(Records from a data collection)
####################

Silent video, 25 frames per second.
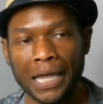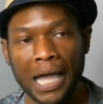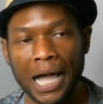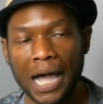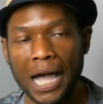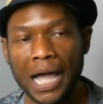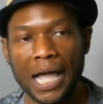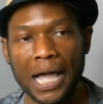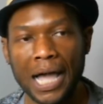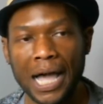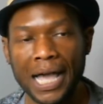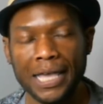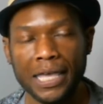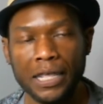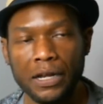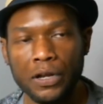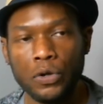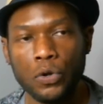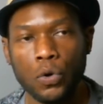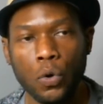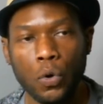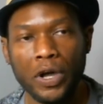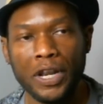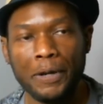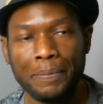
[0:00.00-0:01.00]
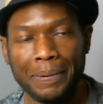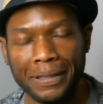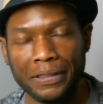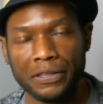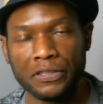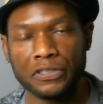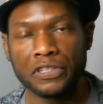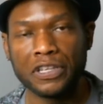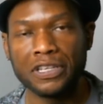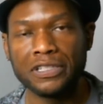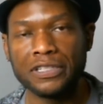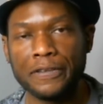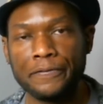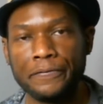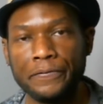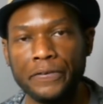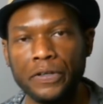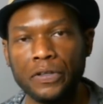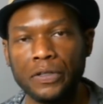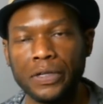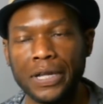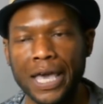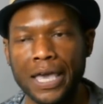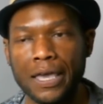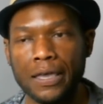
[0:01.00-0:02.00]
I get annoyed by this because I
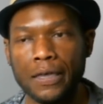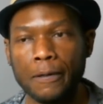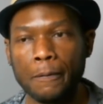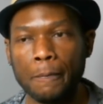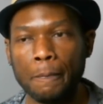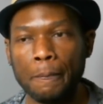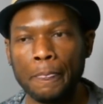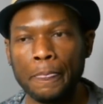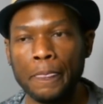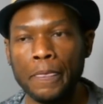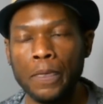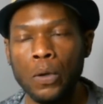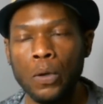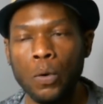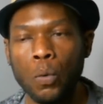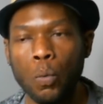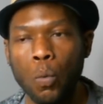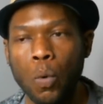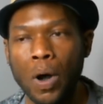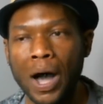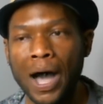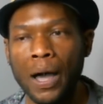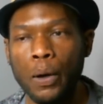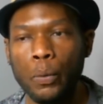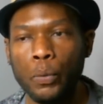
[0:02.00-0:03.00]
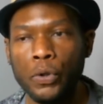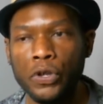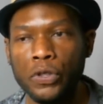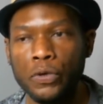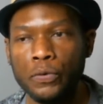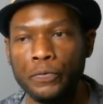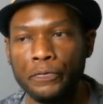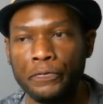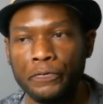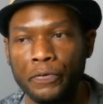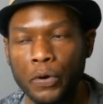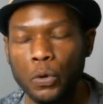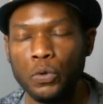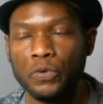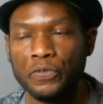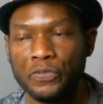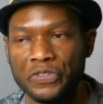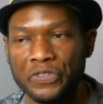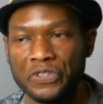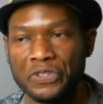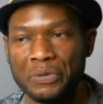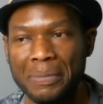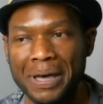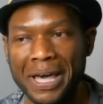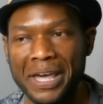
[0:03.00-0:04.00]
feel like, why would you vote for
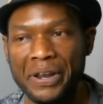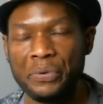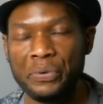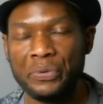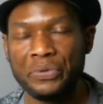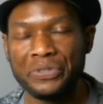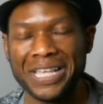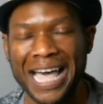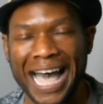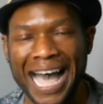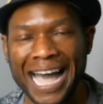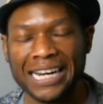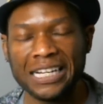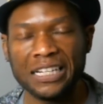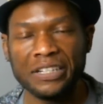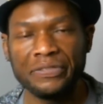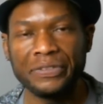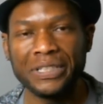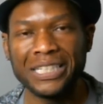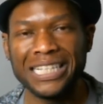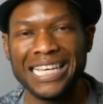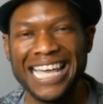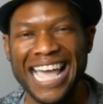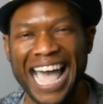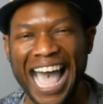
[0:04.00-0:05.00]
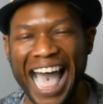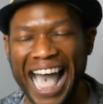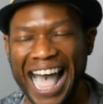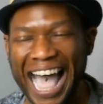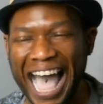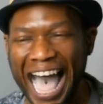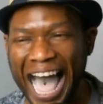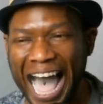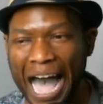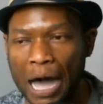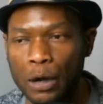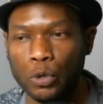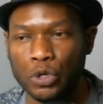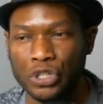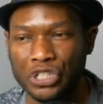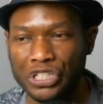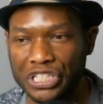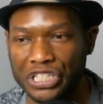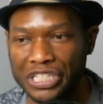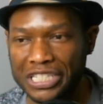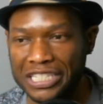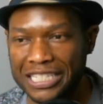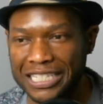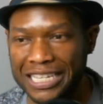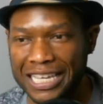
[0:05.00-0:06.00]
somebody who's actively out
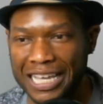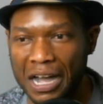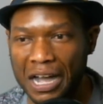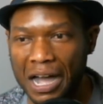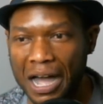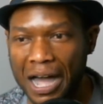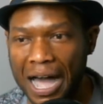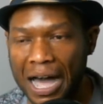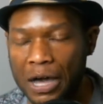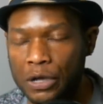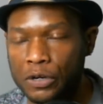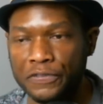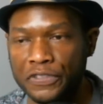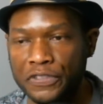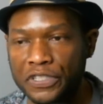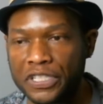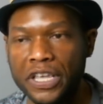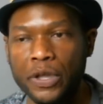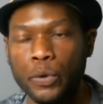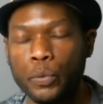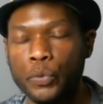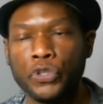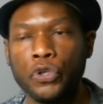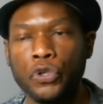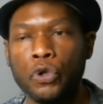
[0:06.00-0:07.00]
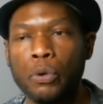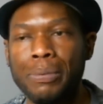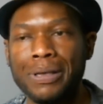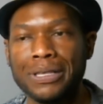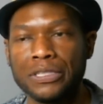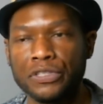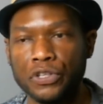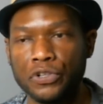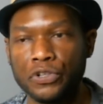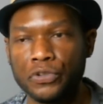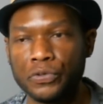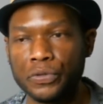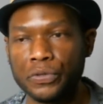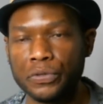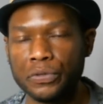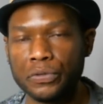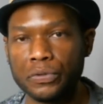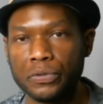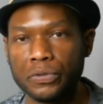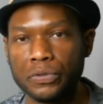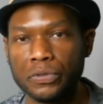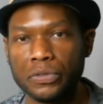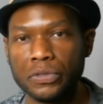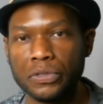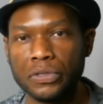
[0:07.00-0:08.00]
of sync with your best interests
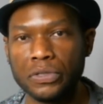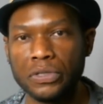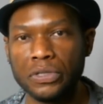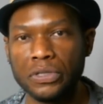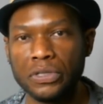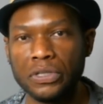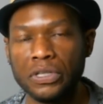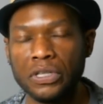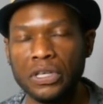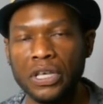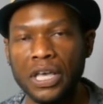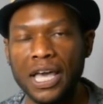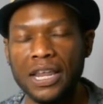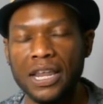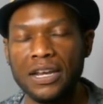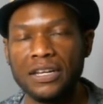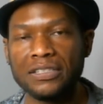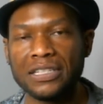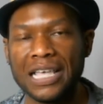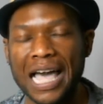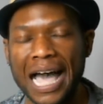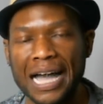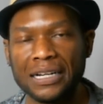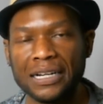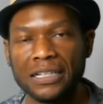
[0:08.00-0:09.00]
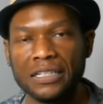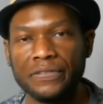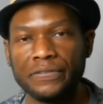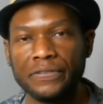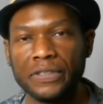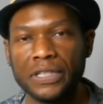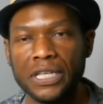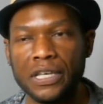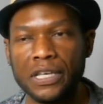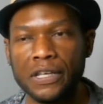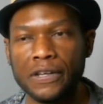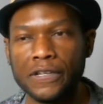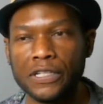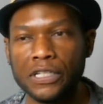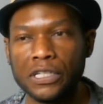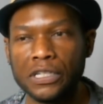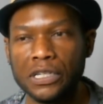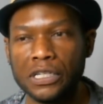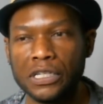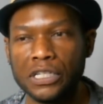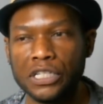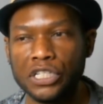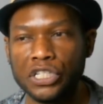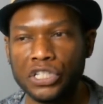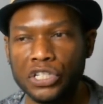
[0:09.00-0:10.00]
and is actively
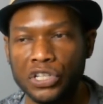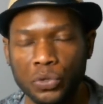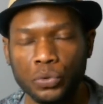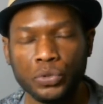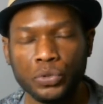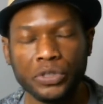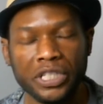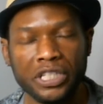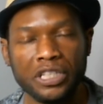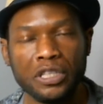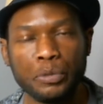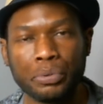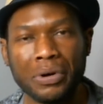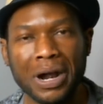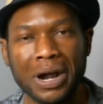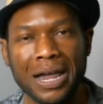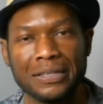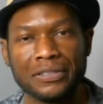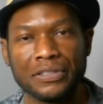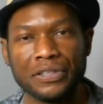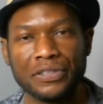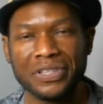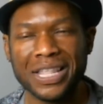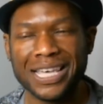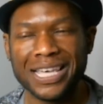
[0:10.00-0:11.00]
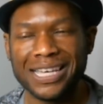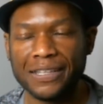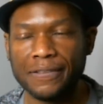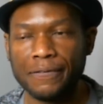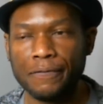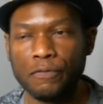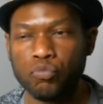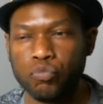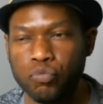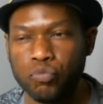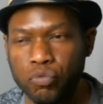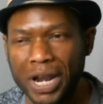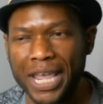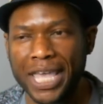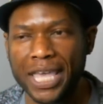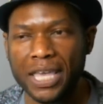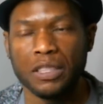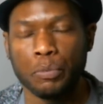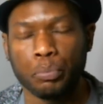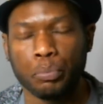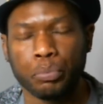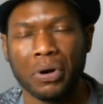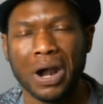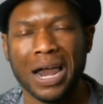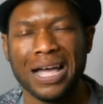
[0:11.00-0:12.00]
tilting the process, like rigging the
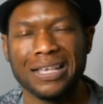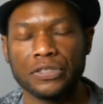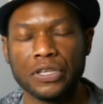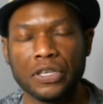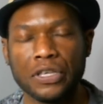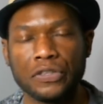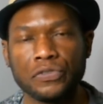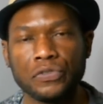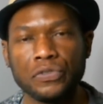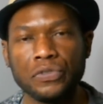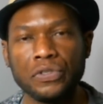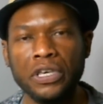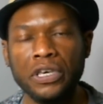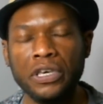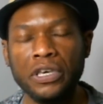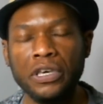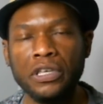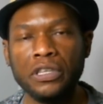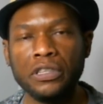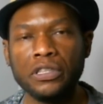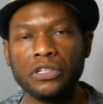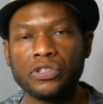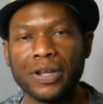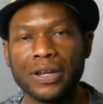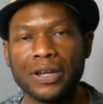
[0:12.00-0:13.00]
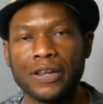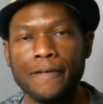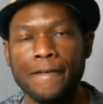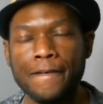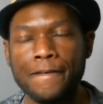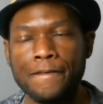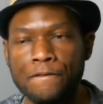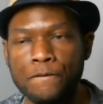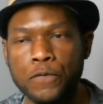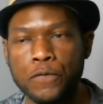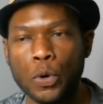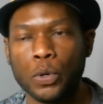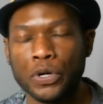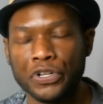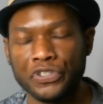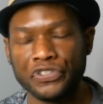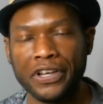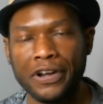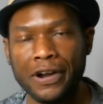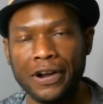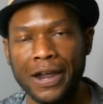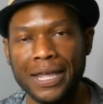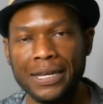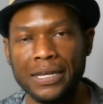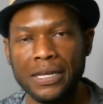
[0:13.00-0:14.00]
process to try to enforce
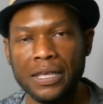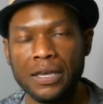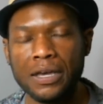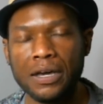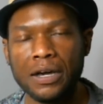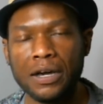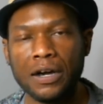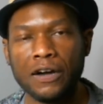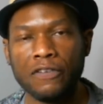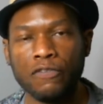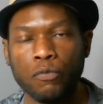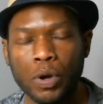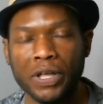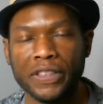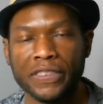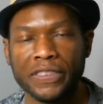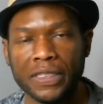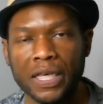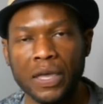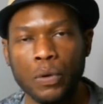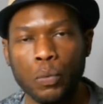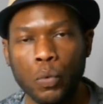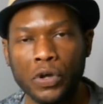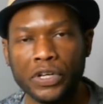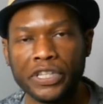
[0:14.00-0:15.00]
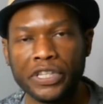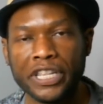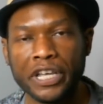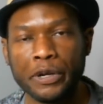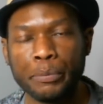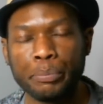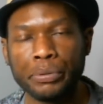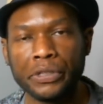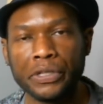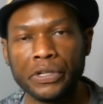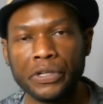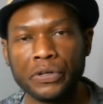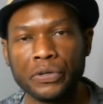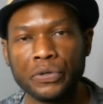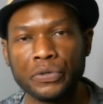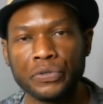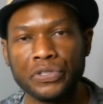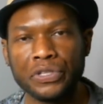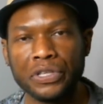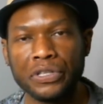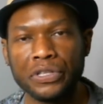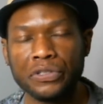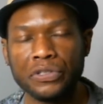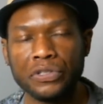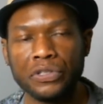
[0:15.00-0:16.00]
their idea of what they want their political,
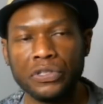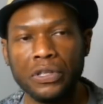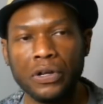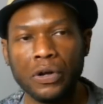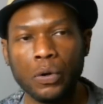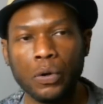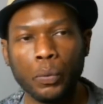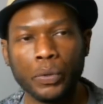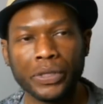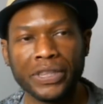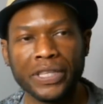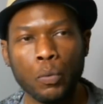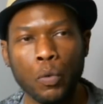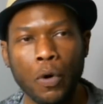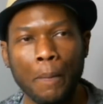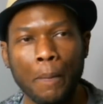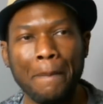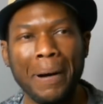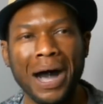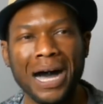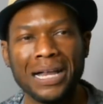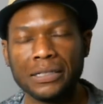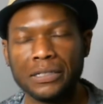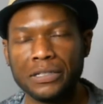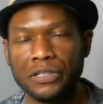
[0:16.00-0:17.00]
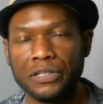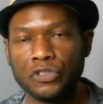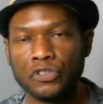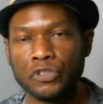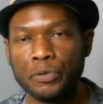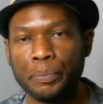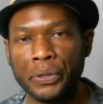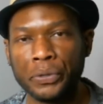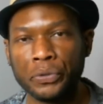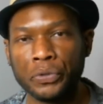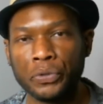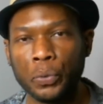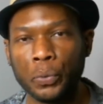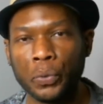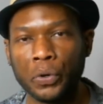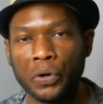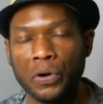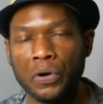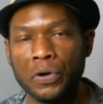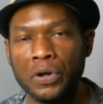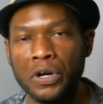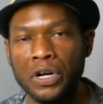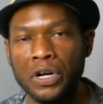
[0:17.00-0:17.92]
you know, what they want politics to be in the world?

####################

_Work request_.
Repeat all entries exactly, pictures excluded.

_Answer_.
Silent video, 25 frames per second.
[0:00.00-0:01.00]
[0:01.00-0:02.00]
I get annoyed by this because I
[0:02.00-0:03.00]
[0:03.00-0:04.00]
feel like, why would you vote for
[0:04.00-0:05.00]
[0:05.00-0:06.00]
somebody who's actively out
[0:06.00-0:07.00]
[0:07.00-0:08.00]
of sync with your best interests
[0:08.00-0:09.00]
[0:09.00-0:10.00]
and is actively
[0:10.00-0:11.00]
[0:11.00-0:12.00]
tilting the process, like rigging the
[0:12.00-0:13.00]
[0:13.00-0:14.00]
process to try to enforce
[0:14.00-0:15.00]
[0:15.00-0:16.00]
their idea of what they want their political,
[0:16.00-0:17.00]
[0:17.00-0:17.92]
you know, what they want politics to be in the world?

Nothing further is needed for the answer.